The fiancé of author Helen Bailey has today (Wednesday, February, 22) been found guilty of her murder and other offences at St Albans Crown Court.
Helen, who was 51, had been reported as missing from their Royston home on Friday, April 15 by Ian Stewart, her partner of four years. The pair had lived in the house since 2013.
Ian Stewart, 56 and from Baldock Road, Royston, claimed she had left a note to say she needed some time away and had gone to her property in Serene Place, Broadstairs. During the trial he admitted the note never existed.
Following his report to police, a large-scale operation to find Helen was launched. This included searches at the Serene Place property.
The court heard how Helen had been concerned in the weeks before her death that she was feeling unusually sleepy. It is believed Ian Stewart had in fact been giving her increasing amounts of a sleeping drug, Zopiclone, which had been prescribed to him in January. There is no evidence to show Helen had ever been prescribed this drug herself, but it was detected in her body and hair.
In the time leading up to her death Helen had made a number of searches on the internet asking ‘why do I keep falling asleep’, ‘falling asleep in the afternoon’ and ‘can’t stop falling asleep’.
It is believed Ian Stewart killed Helen on April 11 and hid her body in a cesspit in the grounds of their home. This was a bricked over well which was over 100 years old and is under a concrete floor of the garage with a small manhole opening.
Ian Stewart had parked a car over this small entrance and never mentioned its existence to officers.
Subsequently that day he took what is believed to be a duvet and boxes to the tip and later in the evening he went to watch his son play bowls and got a Chinese takeaway.
He had also text Helen’s phone and emailed her as though she had gone missing when he was in fact in possession of her phone. It’s believed he set up a standing order from her account to their joint account, booked snooker tickets with her credit card and went on a holiday to Spain they had booked together.
Helen’s body was found, along with the body of her dog Boris, on July 15, 2016 and, following a painstaking operation, was recovered the following day.
Ian Stewart had been on trial at St Albans Crown Court since January 9.
He was also found guilty of fraud, preventing the lawful and decent burial of a dead body and three counts of doing an act tending and intended to pervert the course of public justice.
Detective Chief Inspector Jerome Kent from the Bedfordshire, Cambridgeshire and Hertfordshire Major Crime Unit, who led the murder investigation said: “Ian Stewart is a cold and calculated man who is clearly extremely manipulative. Not only did he kill Helen he placed her body and that of her beloved dog Boris in a cesspit. These are the actions of a truly wicked man. I am sure there was a significant level of pre-planning by Ian Stewart whose main motivation was money.
“Since his report to police on April 15 that Helen was missing, he has told a significant number of lies to her family and friends, his own family and to police and continued those lies when he gave evidence in court.

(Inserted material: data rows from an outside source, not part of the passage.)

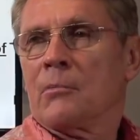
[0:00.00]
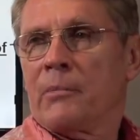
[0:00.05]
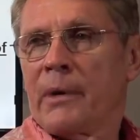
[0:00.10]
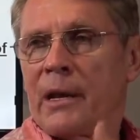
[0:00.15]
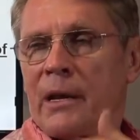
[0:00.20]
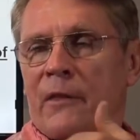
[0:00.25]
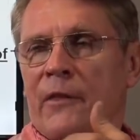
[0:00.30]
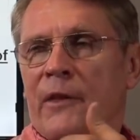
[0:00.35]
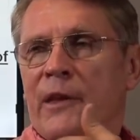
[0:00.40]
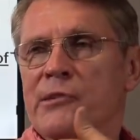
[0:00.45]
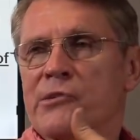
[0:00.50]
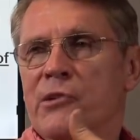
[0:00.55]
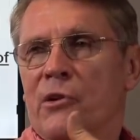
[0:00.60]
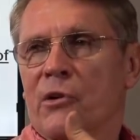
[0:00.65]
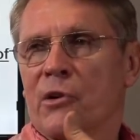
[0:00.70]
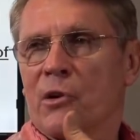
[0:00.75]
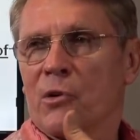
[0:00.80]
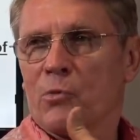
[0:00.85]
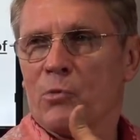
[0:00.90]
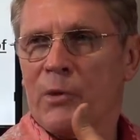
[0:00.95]
Many things
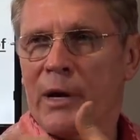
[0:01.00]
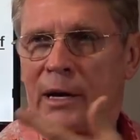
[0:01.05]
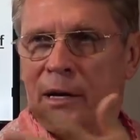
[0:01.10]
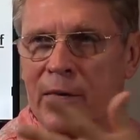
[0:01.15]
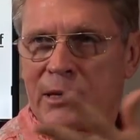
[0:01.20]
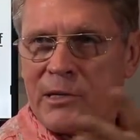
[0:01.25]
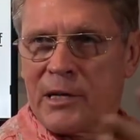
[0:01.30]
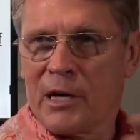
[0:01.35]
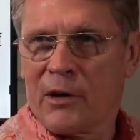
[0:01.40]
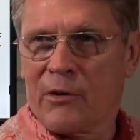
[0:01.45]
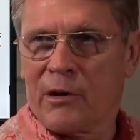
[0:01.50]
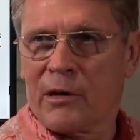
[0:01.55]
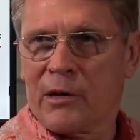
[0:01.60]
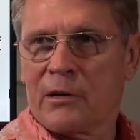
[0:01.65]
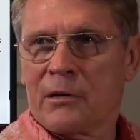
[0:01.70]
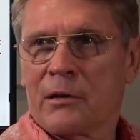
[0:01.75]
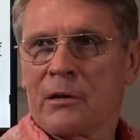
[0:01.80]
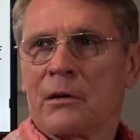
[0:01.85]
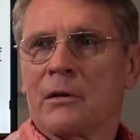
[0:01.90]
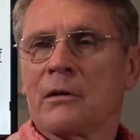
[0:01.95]
are hereditary.
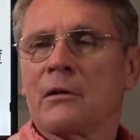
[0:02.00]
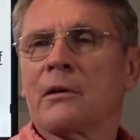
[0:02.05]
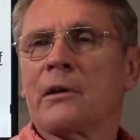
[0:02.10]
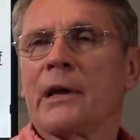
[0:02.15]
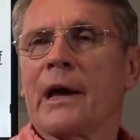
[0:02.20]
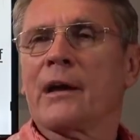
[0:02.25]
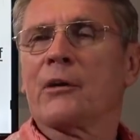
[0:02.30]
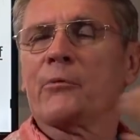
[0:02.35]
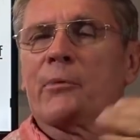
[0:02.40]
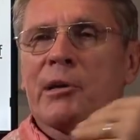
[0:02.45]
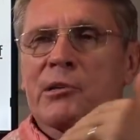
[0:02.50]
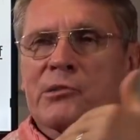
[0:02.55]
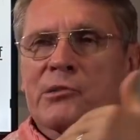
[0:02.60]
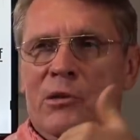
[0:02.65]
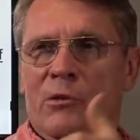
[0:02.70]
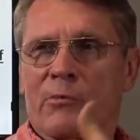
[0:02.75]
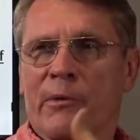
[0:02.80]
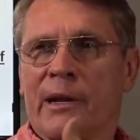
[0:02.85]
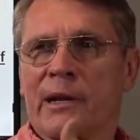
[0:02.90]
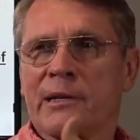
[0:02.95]
Diarrhea is
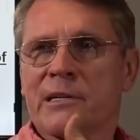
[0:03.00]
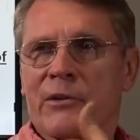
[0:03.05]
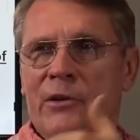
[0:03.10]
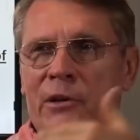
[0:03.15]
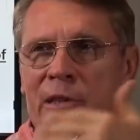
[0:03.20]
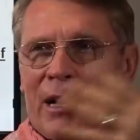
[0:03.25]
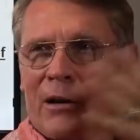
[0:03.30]
hereditary,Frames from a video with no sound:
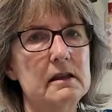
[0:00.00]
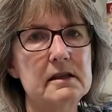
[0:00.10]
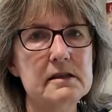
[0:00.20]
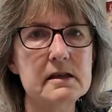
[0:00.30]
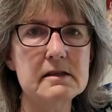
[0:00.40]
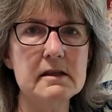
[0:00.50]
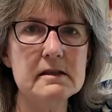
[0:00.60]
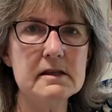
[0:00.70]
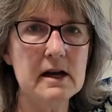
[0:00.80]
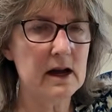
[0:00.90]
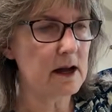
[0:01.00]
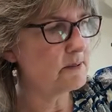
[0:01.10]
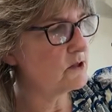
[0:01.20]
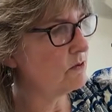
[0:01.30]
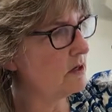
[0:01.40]
This is the
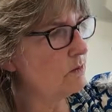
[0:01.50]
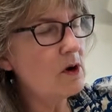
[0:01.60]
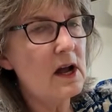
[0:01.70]
top, so it will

“I would like to thank Helen’s family who have remained dignified throughout despite Ian Stewart’s elaborate story and continuing charade. He allowed Helen no dignity and whilst the right decision has been made by the jury, I am sure this will be of little comfort to Helen’s loved ones. Our thoughts remain with them, Ian Stewart’s family and Helen’s friends.”
‘A long shadow of loss’
In a statement Helen’s family said: “When Helen’s body was discovered last July, some three months after she had gone missing, we said we knew Helen would wish, like us, for justice to be done.
“We wish to thank the Police and Crown Prosecution Service for their unswerving professionalism and support, and to those individuals who gave up their time to be members of the jury or to give evidence in court, as now the perpetrator of this crime has been brought to book.
“We also wish to thank the many individuals for their support, some of whom have been grieving for their own personal loss – as their acts of kindness have been invaluable to us.
“Our thoughts are very much with Ian’s family.
“Despite this victory for justice there can be no celebration. Our families have been devastated and nothing can ever bring Helen back to us, or truly right this wrong.
“A long shadow of loss has been cast over the lives of so many who will always remember Helen with enduring love and affection.
“At her memorial service, we asked attendees to write down what Helen’s life had inspired them towards.
“From over 160 affirmative responses, one person wrote: “To help people when they needed a friend”
“With these words in mind, we now embark on rebuilding our lives and we respectfully request that we be allowed to do so in peace.”